[Saved entries]
________________________

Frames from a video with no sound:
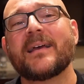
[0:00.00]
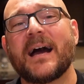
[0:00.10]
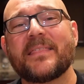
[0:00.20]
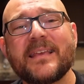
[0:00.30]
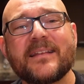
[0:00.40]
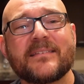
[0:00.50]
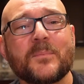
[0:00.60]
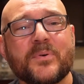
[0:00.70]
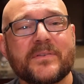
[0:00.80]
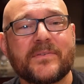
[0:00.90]
I think its
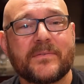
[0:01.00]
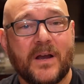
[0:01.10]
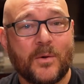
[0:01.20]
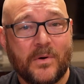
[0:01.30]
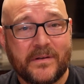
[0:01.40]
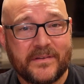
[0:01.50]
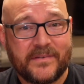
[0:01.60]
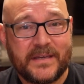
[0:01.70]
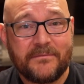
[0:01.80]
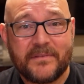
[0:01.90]
inputs are well
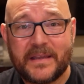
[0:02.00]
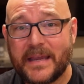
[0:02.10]
conceived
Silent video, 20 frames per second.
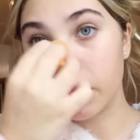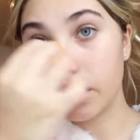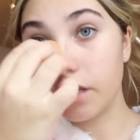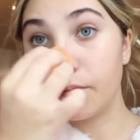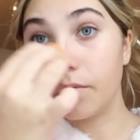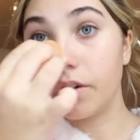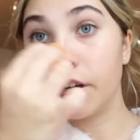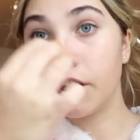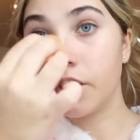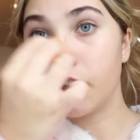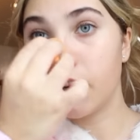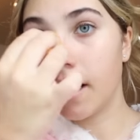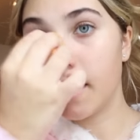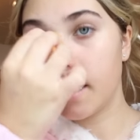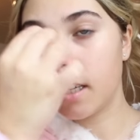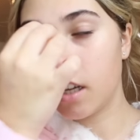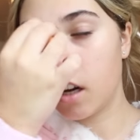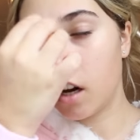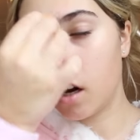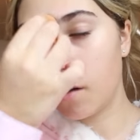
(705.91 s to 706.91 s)
just a
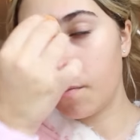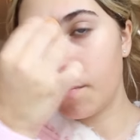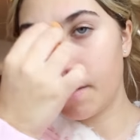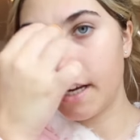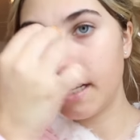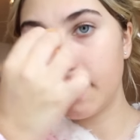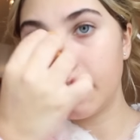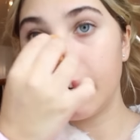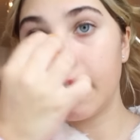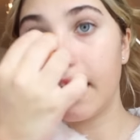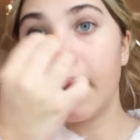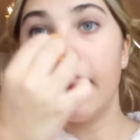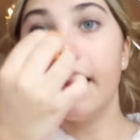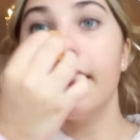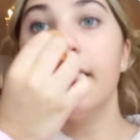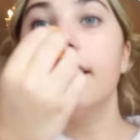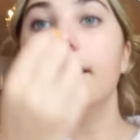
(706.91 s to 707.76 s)
moisturiser basically.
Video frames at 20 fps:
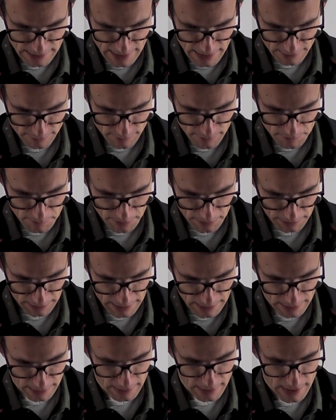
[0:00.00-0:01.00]
that we will
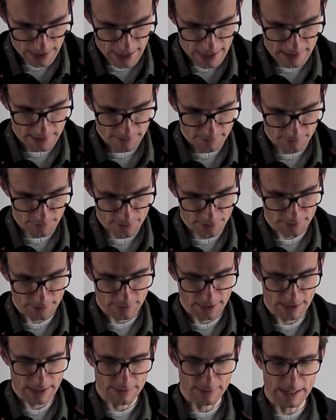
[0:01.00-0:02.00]
get a line
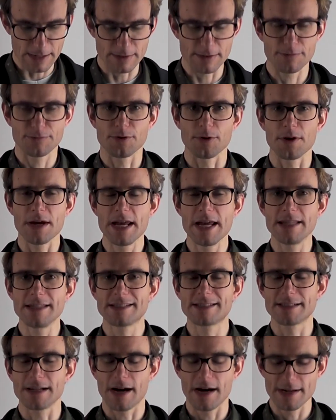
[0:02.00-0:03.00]
and if you're
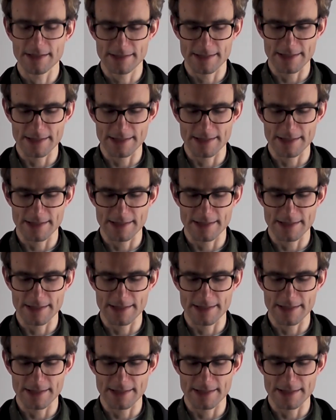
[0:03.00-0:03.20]
inside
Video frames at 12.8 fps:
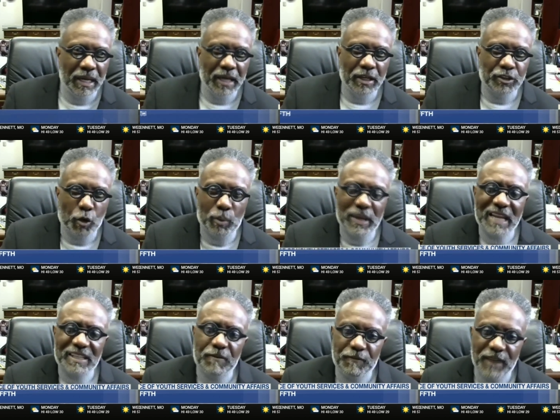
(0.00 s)
So we got
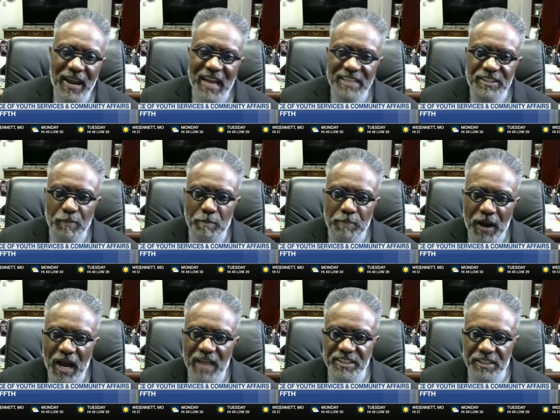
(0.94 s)
to find some
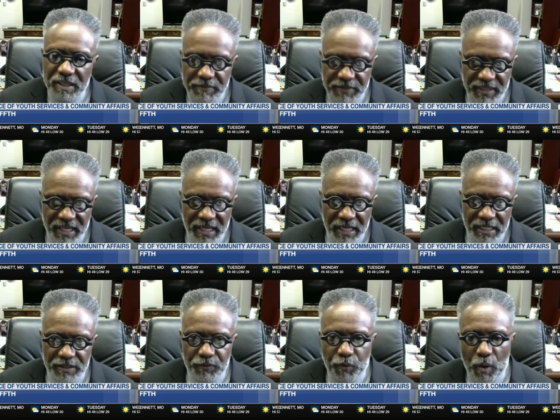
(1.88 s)
positive
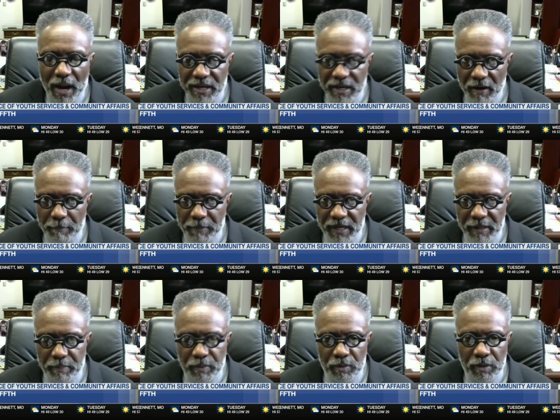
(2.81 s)
things for our young
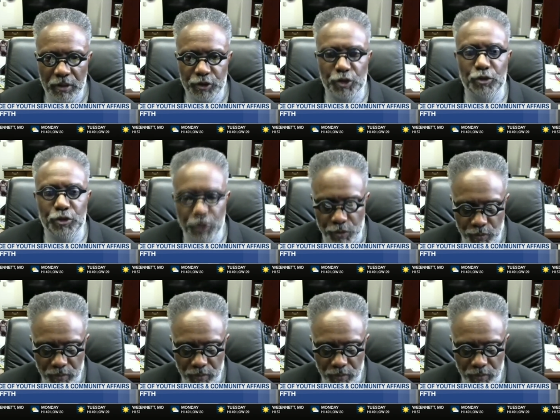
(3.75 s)
people to do.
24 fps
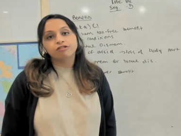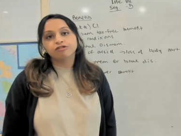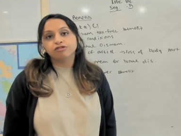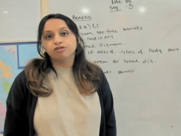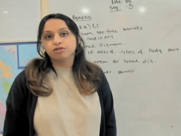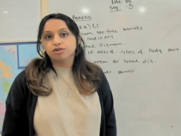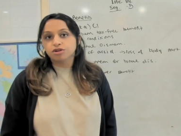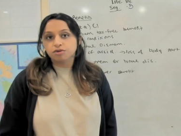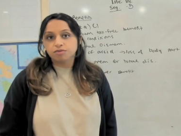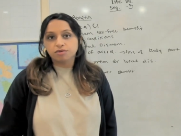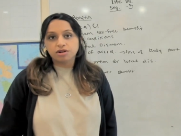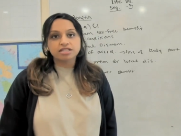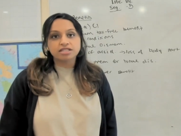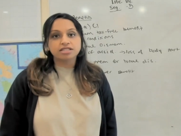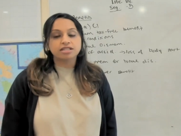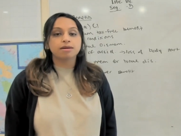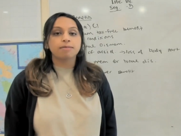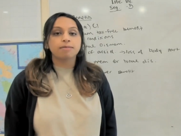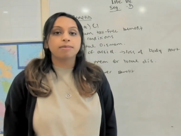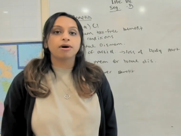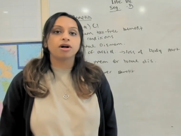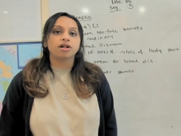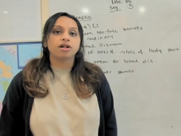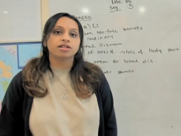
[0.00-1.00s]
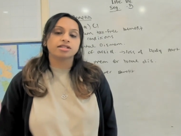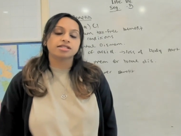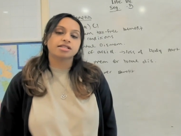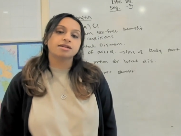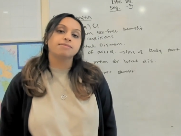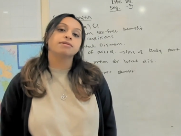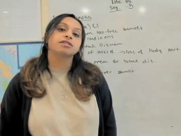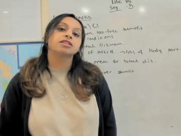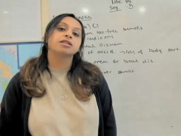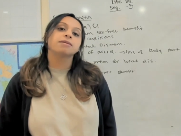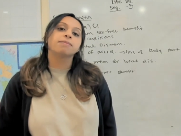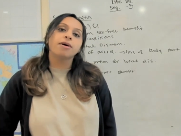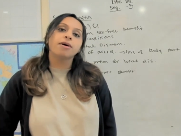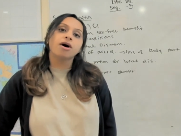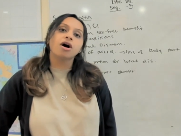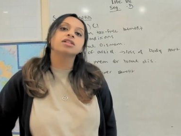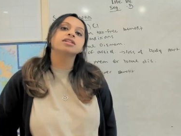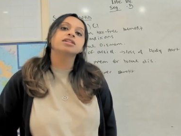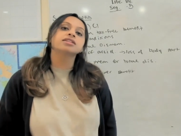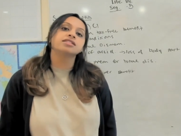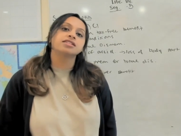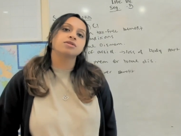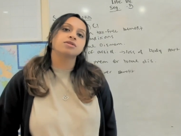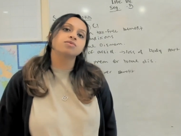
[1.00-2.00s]
for the rest of the policy, but the
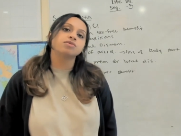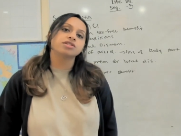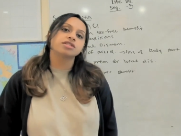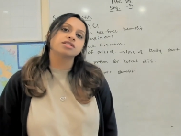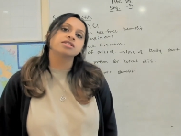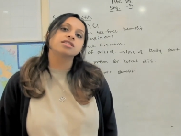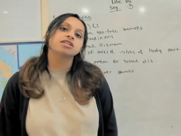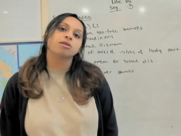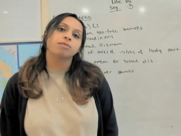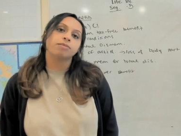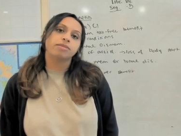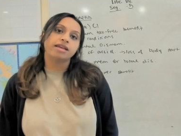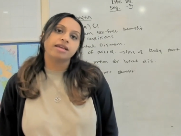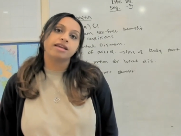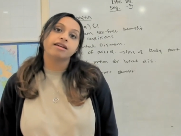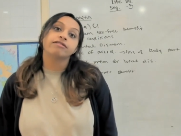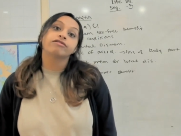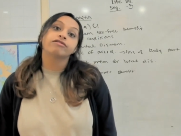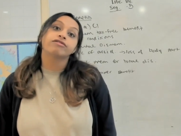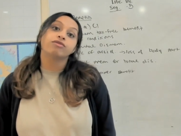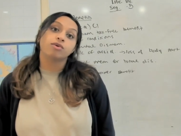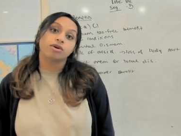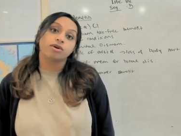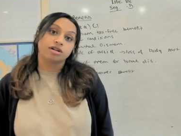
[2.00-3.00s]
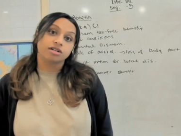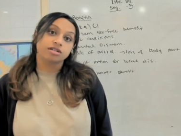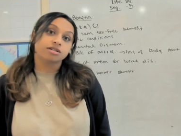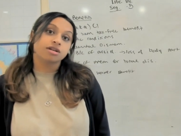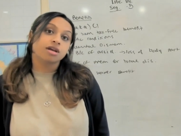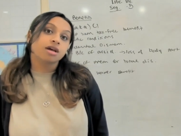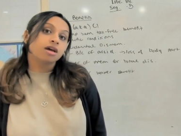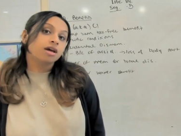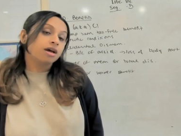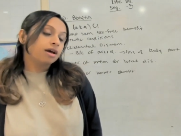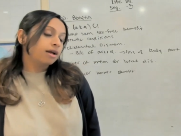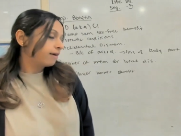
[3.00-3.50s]
policy will still be in force,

________________________

### Exercise brief
Leave the pictures out. Repeat every entry above exactly.

### Response box
Frames from a video with no sound:
[0:00.00]
[0:00.10]
[0:00.20]
[0:00.30]
[0:00.40]
[0:00.50]
[0:00.60]
[0:00.70]
[0:00.80]
[0:00.90]
I think its
[0:01.00]
[0:01.10]
[0:01.20]
[0:01.30]
[0:01.40]
[0:01.50]
[0:01.60]
[0:01.70]
[0:01.80]
[0:01.90]
inputs are well
[0:02.00]
[0:02.10]
conceived
Silent video, 20 frames per second.
(705.91 s to 706.91 s)
just a
(706.91 s to 707.76 s)
moisturiser basically.
Video frames at 20 fps:
[0:00.00-0:01.00]
that we will
[0:01.00-0:02.00]
get a line
[0:02.00-0:03.00]
and if you're
[0:03.00-0:03.20]
inside
Video frames at 12.8 fps:
(0.00 s)
So we got
(0.94 s)
to find some
(1.88 s)
positive
(2.81 s)
things for our young
(3.75 s)
people to do.
24 fps
[0.00-1.00s]
[1.00-2.00s]
for the rest of the policy, but the
[2.00-3.00s]
[3.00-3.50s]
policy will still be in force,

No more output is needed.